YOUR INSTRUCTIONS: Print the entries once more, unchanged.

[Dataset excerpts]
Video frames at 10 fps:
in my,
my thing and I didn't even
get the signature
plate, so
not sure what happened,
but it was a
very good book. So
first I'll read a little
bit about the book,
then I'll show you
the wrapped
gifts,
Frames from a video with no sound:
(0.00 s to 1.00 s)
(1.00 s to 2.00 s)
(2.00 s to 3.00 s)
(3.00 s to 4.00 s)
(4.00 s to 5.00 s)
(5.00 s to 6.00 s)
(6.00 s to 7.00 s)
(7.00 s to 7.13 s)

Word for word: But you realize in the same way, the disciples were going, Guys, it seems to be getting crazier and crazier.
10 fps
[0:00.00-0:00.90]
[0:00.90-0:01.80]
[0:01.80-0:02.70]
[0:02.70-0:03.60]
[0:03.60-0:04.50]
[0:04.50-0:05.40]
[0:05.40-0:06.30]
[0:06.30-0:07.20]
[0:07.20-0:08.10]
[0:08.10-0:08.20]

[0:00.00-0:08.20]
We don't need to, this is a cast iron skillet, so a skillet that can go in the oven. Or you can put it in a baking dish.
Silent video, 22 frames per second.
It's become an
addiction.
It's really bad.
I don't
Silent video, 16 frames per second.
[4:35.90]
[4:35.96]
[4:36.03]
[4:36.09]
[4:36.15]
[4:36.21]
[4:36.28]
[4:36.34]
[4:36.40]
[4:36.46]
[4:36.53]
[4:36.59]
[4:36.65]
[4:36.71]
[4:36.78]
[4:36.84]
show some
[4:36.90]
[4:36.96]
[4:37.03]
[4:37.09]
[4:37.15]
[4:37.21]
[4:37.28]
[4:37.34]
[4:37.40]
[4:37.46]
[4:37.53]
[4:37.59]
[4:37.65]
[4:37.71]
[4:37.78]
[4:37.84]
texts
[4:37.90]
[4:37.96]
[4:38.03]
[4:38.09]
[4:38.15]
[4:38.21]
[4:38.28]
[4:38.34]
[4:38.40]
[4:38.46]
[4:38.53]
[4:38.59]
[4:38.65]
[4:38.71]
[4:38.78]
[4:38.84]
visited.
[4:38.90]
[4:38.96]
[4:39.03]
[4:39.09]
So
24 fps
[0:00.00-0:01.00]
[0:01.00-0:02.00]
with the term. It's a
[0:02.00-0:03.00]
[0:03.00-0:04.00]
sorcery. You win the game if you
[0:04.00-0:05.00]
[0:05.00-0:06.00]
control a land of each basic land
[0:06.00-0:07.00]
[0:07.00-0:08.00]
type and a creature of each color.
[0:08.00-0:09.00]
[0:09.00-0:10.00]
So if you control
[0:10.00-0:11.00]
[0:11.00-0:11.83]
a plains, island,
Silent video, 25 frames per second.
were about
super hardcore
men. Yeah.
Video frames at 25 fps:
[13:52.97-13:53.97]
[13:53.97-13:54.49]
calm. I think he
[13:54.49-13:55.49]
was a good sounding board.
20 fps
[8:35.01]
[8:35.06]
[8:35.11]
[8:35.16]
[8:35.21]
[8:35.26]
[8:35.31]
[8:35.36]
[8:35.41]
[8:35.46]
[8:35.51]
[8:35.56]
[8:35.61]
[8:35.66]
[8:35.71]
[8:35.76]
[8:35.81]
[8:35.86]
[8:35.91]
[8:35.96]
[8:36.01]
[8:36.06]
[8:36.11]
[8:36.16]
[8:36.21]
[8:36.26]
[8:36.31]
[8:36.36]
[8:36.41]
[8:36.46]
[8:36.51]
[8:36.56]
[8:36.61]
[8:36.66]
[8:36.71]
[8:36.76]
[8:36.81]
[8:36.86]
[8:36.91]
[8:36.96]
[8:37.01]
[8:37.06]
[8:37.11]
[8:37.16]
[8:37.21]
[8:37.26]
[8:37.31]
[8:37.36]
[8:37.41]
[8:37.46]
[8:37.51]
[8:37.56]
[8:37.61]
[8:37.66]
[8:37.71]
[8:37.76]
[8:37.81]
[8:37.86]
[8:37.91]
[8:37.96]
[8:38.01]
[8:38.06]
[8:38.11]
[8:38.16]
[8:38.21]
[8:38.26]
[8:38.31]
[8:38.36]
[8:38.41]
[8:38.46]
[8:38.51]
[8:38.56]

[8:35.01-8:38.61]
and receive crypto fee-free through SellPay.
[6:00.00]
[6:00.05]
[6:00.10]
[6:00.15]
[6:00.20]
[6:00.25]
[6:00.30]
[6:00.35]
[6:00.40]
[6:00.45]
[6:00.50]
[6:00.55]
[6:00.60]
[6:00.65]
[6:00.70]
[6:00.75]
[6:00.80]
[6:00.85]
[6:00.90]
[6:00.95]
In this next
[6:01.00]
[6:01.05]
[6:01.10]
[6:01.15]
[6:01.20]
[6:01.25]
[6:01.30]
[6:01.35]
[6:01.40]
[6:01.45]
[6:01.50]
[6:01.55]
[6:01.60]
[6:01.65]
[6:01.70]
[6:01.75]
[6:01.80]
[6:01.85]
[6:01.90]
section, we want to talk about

COMPLETED TASK:
Video frames at 10 fps:
in my,
my thing and I didn't even
get the signature
plate, so
not sure what happened,
but it was a
very good book. So
first I'll read a little
bit about the book,
then I'll show you
the wrapped
gifts,
Frames from a video with no sound:
(0.00 s to 1.00 s)
(1.00 s to 2.00 s)
(2.00 s to 3.00 s)
(3.00 s to 4.00 s)
(4.00 s to 5.00 s)
(5.00 s to 6.00 s)
(6.00 s to 7.00 s)
(7.00 s to 7.13 s)

Word for word: But you realize in the same way, the disciples were going, Guys, it seems to be getting crazier and crazier.
10 fps
[0:00.00-0:00.90]
[0:00.90-0:01.80]
[0:01.80-0:02.70]
[0:02.70-0:03.60]
[0:03.60-0:04.50]
[0:04.50-0:05.40]
[0:05.40-0:06.30]
[0:06.30-0:07.20]
[0:07.20-0:08.10]
[0:08.10-0:08.20]

[0:00.00-0:08.20]
We don't need to, this is a cast iron skillet, so a skillet that can go in the oven. Or you can put it in a baking dish.
Silent video, 22 frames per second.
It's become an
addiction.
It's really bad.
I don't
Silent video, 16 frames per second.
[4:35.90]
[4:35.96]
[4:36.03]
[4:36.09]
[4:36.15]
[4:36.21]
[4:36.28]
[4:36.34]
[4:36.40]
[4:36.46]
[4:36.53]
[4:36.59]
[4:36.65]
[4:36.71]
[4:36.78]
[4:36.84]
show some
[4:36.90]
[4:36.96]
[4:37.03]
[4:37.09]
[4:37.15]
[4:37.21]
[4:37.28]
[4:37.34]
[4:37.40]
[4:37.46]
[4:37.53]
[4:37.59]
[4:37.65]
[4:37.71]
[4:37.78]
[4:37.84]
texts
[4:37.90]
[4:37.96]
[4:38.03]
[4:38.09]
[4:38.15]
[4:38.21]
[4:38.28]
[4:38.34]
[4:38.40]
[4:38.46]
[4:38.53]
[4:38.59]
[4:38.65]
[4:38.71]
[4:38.78]
[4:38.84]
visited.
[4:38.90]
[4:38.96]
[4:39.03]
[4:39.09]
So
24 fps
[0:00.00-0:01.00]
[0:01.00-0:02.00]
with the term. It's a
[0:02.00-0:03.00]
[0:03.00-0:04.00]
sorcery. You win the game if you
[0:04.00-0:05.00]
[0:05.00-0:06.00]
control a land of each basic land
[0:06.00-0:07.00]
[0:07.00-0:08.00]
type and a creature of each color.
[0:08.00-0:09.00]
[0:09.00-0:10.00]
So if you control
[0:10.00-0:11.00]
[0:11.00-0:11.83]
a plains, island,
Silent video, 25 frames per second.
were about
super hardcore
men. Yeah.
Video frames at 25 fps:
[13:52.97-13:53.97]
[13:53.97-13:54.49]
calm. I think he
[13:54.49-13:55.49]
was a good sounding board.
20 fps
[8:35.01]
[8:35.06]
[8:35.11]
[8:35.16]
[8:35.21]
[8:35.26]
[8:35.31]
[8:35.36]
[8:35.41]
[8:35.46]
[8:35.51]
[8:35.56]
[8:35.61]
[8:35.66]
[8:35.71]
[8:35.76]
[8:35.81]
[8:35.86]
[8:35.91]
[8:35.96]
[8:36.01]
[8:36.06]
[8:36.11]
[8:36.16]
[8:36.21]
[8:36.26]
[8:36.31]
[8:36.36]
[8:36.41]
[8:36.46]
[8:36.51]
[8:36.56]
[8:36.61]
[8:36.66]
[8:36.71]
[8:36.76]
[8:36.81]
[8:36.86]
[8:36.91]
[8:36.96]
[8:37.01]
[8:37.06]
[8:37.11]
[8:37.16]
[8:37.21]
[8:37.26]
[8:37.31]
[8:37.36]
[8:37.41]
[8:37.46]
[8:37.51]
[8:37.56]
[8:37.61]
[8:37.66]
[8:37.71]
[8:37.76]
[8:37.81]
[8:37.86]
[8:37.91]
[8:37.96]
[8:38.01]
[8:38.06]
[8:38.11]
[8:38.16]
[8:38.21]
[8:38.26]
[8:38.31]
[8:38.36]
[8:38.41]
[8:38.46]
[8:38.51]
[8:38.56]

[8:35.01-8:38.61]
and receive crypto fee-free through SellPay.
[6:00.00]
[6:00.05]
[6:00.10]
[6:00.15]
[6:00.20]
[6:00.25]
[6:00.30]
[6:00.35]
[6:00.40]
[6:00.45]
[6:00.50]
[6:00.55]
[6:00.60]
[6:00.65]
[6:00.70]
[6:00.75]
[6:00.80]
[6:00.85]
[6:00.90]
[6:00.95]
In this next
[6:01.00]
[6:01.05]
[6:01.10]
[6:01.15]
[6:01.20]
[6:01.25]
[6:01.30]
[6:01.35]
[6:01.40]
[6:01.45]
[6:01.50]
[6:01.55]
[6:01.60]
[6:01.65]
[6:01.70]
[6:01.75]
[6:01.80]
[6:01.85]
[6:01.90]
section, we want to talk about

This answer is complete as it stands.